If you can get these generic types of logs, you can start to build a picture of who did what, where and how did we detect them. If we get that, we can start to map out security use cases and address threats.
If you do it a bottom up approach, such as looking at the log sources and then trying to figure out what you can do, you reduce your chances of spotting things and detecting attacks. It might sound dramatic here, but if you dont get a complete picture of what is going on, you can't understand what is actually happening! While it is possible to try and work out what the use cases given a limited set of log sources, its also very limiting. You can try and understand things, but if you can't piece together the picture, you run the risk of missing attackers.
So how to solve this? Well this is the good news though. I would really recommend taking a close look at the Activate Framework. See these links:
And content here:
Activate is a lot of things to different people, but what it does provide is a set of content and a framework to work with. That means that it will provide the following:
1) A base set of content (called Foundation packages) that address specific log sources - not only just starting to build that picture, but actually document WHAT configuration you need for each log source and how to configure it - so which logs will be needed from which log source to actually do something.
2) A set of content that works together - the foundational content actually interacts together to build that picture up - so use the L1 packages together to build the indicators to feed into the L2 packages and add value and meaning! Then, if you can, take it to the next level with the L3 packages and content! Of course, you can customize all of this too!

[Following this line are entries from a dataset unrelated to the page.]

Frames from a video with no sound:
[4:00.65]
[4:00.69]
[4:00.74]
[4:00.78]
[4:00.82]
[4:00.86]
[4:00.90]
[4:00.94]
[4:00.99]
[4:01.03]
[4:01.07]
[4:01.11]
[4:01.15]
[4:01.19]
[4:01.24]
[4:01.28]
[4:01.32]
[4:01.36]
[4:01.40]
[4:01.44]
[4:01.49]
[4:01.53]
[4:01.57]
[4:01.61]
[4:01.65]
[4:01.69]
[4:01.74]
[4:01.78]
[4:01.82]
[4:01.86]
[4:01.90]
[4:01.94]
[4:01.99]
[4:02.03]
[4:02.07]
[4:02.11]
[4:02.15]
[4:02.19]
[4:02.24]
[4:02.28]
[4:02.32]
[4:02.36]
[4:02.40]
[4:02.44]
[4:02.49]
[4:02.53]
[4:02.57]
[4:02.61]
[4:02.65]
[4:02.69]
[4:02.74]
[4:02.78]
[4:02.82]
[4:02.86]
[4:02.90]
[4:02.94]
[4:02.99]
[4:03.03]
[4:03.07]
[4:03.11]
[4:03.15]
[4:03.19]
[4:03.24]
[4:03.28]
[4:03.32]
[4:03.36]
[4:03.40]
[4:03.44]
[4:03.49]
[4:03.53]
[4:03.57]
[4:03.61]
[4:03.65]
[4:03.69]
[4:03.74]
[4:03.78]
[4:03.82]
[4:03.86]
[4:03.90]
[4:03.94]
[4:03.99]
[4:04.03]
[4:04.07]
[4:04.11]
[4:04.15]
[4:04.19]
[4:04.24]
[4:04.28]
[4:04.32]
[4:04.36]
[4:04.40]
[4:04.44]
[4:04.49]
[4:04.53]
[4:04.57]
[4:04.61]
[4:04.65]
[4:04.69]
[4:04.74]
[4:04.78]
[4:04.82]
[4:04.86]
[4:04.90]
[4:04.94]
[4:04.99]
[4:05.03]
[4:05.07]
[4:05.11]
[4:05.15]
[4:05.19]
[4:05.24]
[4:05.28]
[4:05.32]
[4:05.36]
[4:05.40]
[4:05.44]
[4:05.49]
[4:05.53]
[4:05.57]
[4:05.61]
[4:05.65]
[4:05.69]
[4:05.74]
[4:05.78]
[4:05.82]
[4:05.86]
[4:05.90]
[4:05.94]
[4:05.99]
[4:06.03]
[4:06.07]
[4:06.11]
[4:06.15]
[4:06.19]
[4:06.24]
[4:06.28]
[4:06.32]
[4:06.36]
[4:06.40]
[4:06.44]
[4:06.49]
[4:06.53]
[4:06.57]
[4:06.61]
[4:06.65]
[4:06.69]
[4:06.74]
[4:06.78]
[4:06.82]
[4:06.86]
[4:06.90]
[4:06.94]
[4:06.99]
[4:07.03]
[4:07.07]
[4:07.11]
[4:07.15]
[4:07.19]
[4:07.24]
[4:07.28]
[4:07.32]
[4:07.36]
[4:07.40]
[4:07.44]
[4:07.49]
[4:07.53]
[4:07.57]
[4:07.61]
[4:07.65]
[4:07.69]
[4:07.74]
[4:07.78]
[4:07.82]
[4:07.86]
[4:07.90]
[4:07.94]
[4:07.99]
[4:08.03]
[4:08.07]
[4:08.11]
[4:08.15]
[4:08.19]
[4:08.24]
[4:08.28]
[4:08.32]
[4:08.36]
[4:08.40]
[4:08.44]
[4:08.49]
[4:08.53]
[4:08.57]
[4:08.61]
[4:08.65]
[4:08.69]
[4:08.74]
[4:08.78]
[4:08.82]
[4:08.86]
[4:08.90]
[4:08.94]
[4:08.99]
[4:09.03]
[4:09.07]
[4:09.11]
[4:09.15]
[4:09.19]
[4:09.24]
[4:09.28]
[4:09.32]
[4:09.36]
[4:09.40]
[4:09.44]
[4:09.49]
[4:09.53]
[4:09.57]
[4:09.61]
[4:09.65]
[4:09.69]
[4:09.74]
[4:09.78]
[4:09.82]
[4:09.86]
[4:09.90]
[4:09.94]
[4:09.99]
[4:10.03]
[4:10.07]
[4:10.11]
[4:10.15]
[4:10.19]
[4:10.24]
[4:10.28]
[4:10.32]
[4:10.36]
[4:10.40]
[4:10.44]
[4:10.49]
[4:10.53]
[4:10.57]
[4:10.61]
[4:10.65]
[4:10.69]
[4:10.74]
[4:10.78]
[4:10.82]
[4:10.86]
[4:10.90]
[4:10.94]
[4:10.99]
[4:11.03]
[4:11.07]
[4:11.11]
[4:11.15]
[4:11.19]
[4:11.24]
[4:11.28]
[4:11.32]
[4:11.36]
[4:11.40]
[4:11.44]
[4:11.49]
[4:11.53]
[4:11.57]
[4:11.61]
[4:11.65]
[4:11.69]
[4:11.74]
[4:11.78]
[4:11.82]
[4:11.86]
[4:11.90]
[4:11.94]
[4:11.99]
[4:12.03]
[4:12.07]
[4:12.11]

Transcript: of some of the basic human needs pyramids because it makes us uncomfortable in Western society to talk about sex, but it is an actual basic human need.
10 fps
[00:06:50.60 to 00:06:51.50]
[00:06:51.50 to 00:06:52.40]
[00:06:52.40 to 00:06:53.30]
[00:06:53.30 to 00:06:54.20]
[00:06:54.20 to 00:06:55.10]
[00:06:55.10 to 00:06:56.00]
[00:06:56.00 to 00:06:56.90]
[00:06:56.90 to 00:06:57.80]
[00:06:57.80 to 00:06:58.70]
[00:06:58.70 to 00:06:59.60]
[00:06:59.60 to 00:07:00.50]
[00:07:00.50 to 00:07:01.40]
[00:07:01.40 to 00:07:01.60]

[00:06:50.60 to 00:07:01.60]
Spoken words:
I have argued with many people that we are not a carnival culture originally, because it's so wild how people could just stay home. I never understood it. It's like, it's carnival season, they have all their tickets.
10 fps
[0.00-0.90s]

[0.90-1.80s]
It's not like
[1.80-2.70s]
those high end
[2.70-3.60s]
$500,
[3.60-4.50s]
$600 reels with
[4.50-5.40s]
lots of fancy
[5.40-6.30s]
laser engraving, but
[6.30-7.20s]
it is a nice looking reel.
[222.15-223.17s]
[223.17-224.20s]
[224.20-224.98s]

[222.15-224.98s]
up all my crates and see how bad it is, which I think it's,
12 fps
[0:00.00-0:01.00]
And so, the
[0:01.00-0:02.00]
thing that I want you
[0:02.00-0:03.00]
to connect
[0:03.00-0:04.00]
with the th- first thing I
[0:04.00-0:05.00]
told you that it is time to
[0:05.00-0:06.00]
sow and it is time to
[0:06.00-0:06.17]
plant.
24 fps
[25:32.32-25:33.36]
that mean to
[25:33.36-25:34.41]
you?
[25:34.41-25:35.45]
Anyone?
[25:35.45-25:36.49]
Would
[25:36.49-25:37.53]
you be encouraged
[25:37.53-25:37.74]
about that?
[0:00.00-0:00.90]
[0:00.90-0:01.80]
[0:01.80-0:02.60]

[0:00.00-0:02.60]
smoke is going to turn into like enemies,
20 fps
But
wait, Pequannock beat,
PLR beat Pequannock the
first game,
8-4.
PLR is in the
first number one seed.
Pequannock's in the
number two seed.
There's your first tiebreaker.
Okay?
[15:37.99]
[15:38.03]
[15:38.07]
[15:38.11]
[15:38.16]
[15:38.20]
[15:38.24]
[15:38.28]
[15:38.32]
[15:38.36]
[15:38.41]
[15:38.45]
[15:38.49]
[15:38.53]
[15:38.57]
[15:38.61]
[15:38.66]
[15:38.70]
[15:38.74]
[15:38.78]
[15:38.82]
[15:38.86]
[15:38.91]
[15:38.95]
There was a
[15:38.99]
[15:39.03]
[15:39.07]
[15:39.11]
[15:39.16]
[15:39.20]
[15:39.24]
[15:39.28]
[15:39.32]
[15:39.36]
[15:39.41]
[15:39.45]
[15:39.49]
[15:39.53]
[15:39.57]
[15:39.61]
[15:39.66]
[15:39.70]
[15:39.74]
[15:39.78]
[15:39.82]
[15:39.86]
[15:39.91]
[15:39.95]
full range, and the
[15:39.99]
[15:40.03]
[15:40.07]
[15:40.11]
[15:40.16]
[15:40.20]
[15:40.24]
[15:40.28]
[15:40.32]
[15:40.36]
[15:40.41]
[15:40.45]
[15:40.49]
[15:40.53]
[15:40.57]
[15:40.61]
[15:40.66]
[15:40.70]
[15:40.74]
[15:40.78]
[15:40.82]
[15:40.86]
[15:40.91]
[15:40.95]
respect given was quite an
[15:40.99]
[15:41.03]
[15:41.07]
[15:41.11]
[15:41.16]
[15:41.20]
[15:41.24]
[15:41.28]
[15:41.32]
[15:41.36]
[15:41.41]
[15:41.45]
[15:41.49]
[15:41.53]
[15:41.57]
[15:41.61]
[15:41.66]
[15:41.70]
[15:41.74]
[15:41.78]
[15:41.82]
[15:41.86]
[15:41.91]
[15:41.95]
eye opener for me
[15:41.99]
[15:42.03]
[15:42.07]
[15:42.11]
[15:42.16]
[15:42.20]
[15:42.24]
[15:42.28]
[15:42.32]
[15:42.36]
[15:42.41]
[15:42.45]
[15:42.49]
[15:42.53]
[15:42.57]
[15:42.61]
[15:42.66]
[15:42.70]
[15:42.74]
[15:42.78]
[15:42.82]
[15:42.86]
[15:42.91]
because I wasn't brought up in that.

So what am I recommending? I am saying that looking at log sources and attempting to build it up could work, but its not guaranteed. The best approach is to go top down, use Activate and start to address use cases this way. I get that this isnt always an option and in some cases, you just can't get the really useful data form the really good log sources due to politics, operational restrictions or just simply because you can't make it happen. Thats fine, but this is security and you can't compromise. I often hear of phrases like 'good enough' or 'cant do that'. Thats fine, but be aware that we wouldnt want to hear that from our bank, credit card provider or government - think of what the outcry would be if your bank didnt do any reasonable security to prevent access to your account and when you dug into it, it was all down to the fact that they couldnt be bothered, thought it was good enough and didnt put enough effort into it. This stuff is important and we can't skimp on it....
Sorry, I will get off my orange box now, but I hope it makes sense and gives you some ideas of where to go. And please, as appealing as it might seem, dont go for the easy route, go for the one that adds value.
Re: Which logs to consider for SIEM?
First stage is you need to identify “Requirements”. It can be any of the following high level requirements and is unique to your organization
Business / Compliance/ Regulatory / Security.
Based on that you can decide which log should goes to SIEM. On the other-hand based on standards you can select end devices that needed to be logged.